|Nutritional Guidelines (per serving)|
|Amount per serving|
|% Daily Value*|
|Total Fat 4g||6%|
|Saturated Fat 1g||7%|
|Total Carbohydrate 7g||3%|
|Dietary Fiber 1g||2%|
|*The % Daily Value (DV) tells you how much a nutrient in a food serving contributes to a daily diet. 2,000 calories a day is used for general nutrition advice.|
This turmeric tea has a lavor that surprisingly pleasant and rather soothing. It's earthy with a hint of spiced bitterness and best compared to a mild masala chai without the milk. Turmeric is a perfect flavor to pair with ginger, cinnamon, and citrus. They come together wonderfully in this tea to create a healthy warm drink.
For this recipe, you can use either ground turmeric or fresh turmeric root. The ground version is very easy to find and creates an opaque tea that has a brilliant yellow-orange color. Tea brewed with turmeric root is a pale, clear yellow. The taste is similar, though the root tea punctuates the flavor and is definitely worth trying if you enjoy the ground turmeric tea.
- 2 cups boiled filtered or distilled water
- 2 teaspoons ground turmeric (or 2-inch turmeric root, peeled and thinly sliced)
- 1 tablespoon chopped ginger root (1/2 teaspoon ground ginger)
- 1 cinnamon stick
- 1/2 teaspoon lemon zest (or 1-inch lemon peel)
- 4 teaspoons honey (or to taste; divided)
- Garnish: lemon wedge
Gather the ingredients.
In a teapot with the boiling water, add the turmeric, ginger, cinnamon, and lemon zest or peel. If using ground ingredients, stir well to dissolve.
Let the tea brew for 5 to 8 minutes with ground turmeric or 8 to 10 minutes with turmeric root.
Strain into teacups.
Add 2 teaspoons of honey to each cup (or less depending on your preference) and garnish with a lemon wedge.
Serve and enjoy!
How Healthy Is Turmeric Tea?
Turmeric is a bright yellow-orange spice that's long been touted for its health benefits in natural medicine. It contains curcumin, a chemical that is an antioxidant. Studies have indicated that it may have anti-inflammatory and pain-relieving effects for conditions such as arthritis, cancer, and cardiovascular disease, among others. These benefits may increase when paired with black pepper. Additionally, one study suggests it may boost the immune system. Researchers continue to study turmeric and there may be additional therapeutic advantages to the spice.
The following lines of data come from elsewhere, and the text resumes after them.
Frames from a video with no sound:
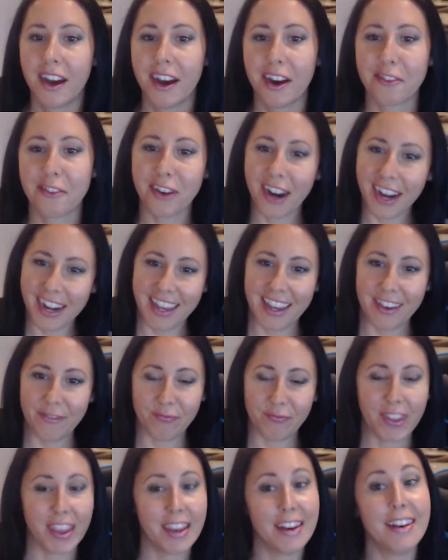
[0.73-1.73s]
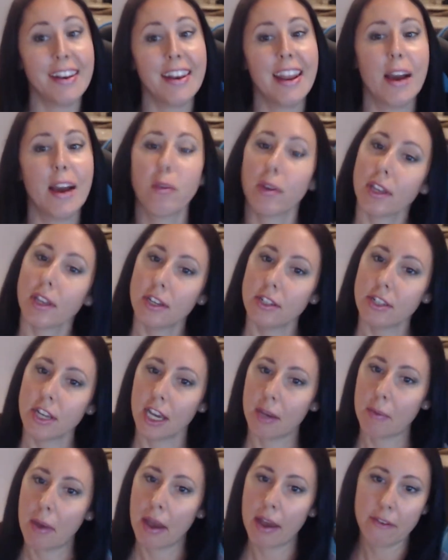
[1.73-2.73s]
Alrighty, now we're going to
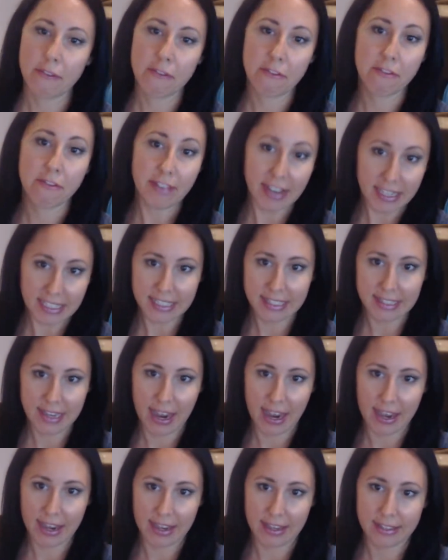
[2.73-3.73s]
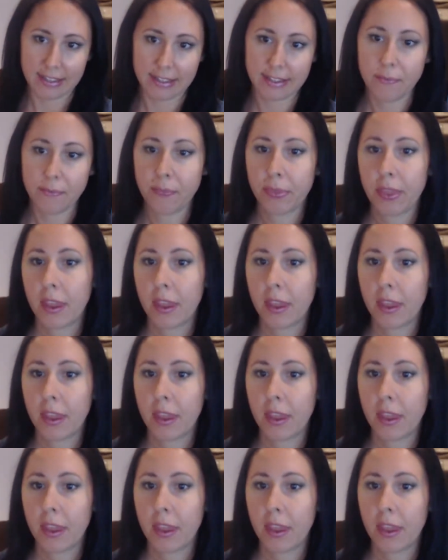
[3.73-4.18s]
talk about effect size.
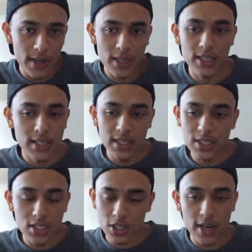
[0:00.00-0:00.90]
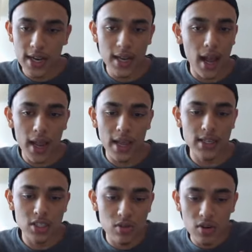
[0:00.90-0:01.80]
He, he's just a great guy, and he
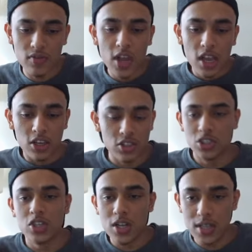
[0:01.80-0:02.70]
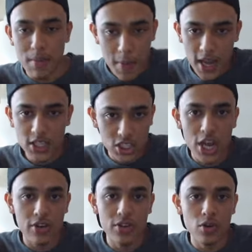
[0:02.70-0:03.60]
sort of constructed my
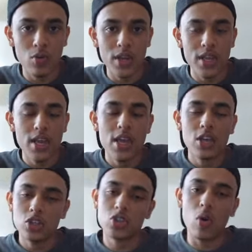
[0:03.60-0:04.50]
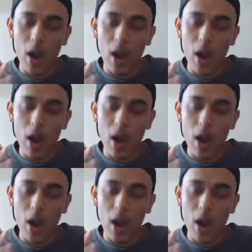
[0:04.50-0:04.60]
channel in a way. So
Are There Side Effects to Drinking Turmeric?
When used in food, turmeric is generally not eaten in large amounts and is considered safe. Many recipes use the equivalent of this turmeric tea. The general precautions surrounding turmeric come from high doses of supplements taken over long periods. Side effects may include digestive issues and lower blood sugar, and it may be a blood thinner that should be avoided before surgery. Drinking the tea in moderation and with a doctor's advice if you have medical conditions is likely the best approach.
- Turmeric is a very effective natural dye and will easily stain fabric and wood. Avoid white towels and be careful of your clothing. Metal and ceramic kitchenware and most countertop surfaces typically clean up with soapy water; use a scratchpad or baking soda for stubborn spots. On skin and fingernails, the yellow is faint and will wash out after a couple of times.
- Turmeric root is not as readily available as the ground form. Look for it at natural food and international markets or online stores.
- You can also grate the turmeric and ginger using a microplane or zester.
- If your teapot has a built-in infuser, place the solid ingredients in that (after dissolving ground turmeric, if using) and skip the straining step.
- Substitute agave nectar for the honey. Molasses is also a nice sweetener for the tea, though you'll want to use just a dollop.
- Freshly ground black pepper is a popular additive to turmeric tea that complements the flavor nicely.
- Another excellent citrus fruit for turmeric, switch from lemon to orange zest and wedge.
- Add a splash of milk to soften the flavor. You might also enjoy golden milk (or turmeric latte), which uses milk instead of water.
He Y, Yue Y, Zheng X, Zhang K, Chen S, Du Z. Curcumin, inflammation, and chronic diseases: how are they linked?. Molecules. 2015;20(5):9183-213.
Shoba G, Joy D, Joseph T, Majeed M, Rajendran R, Srinivas PS. Influence of piperine on the pharmacokinetics of curcumin in animals and human volunteers. Planta Med. 1998;64(4):353-6.
Jagetia GC, Aggarwal BB. "Spicing up" of the immune system by curcumin. J Clin Immunol. 2007;27(1):19-35.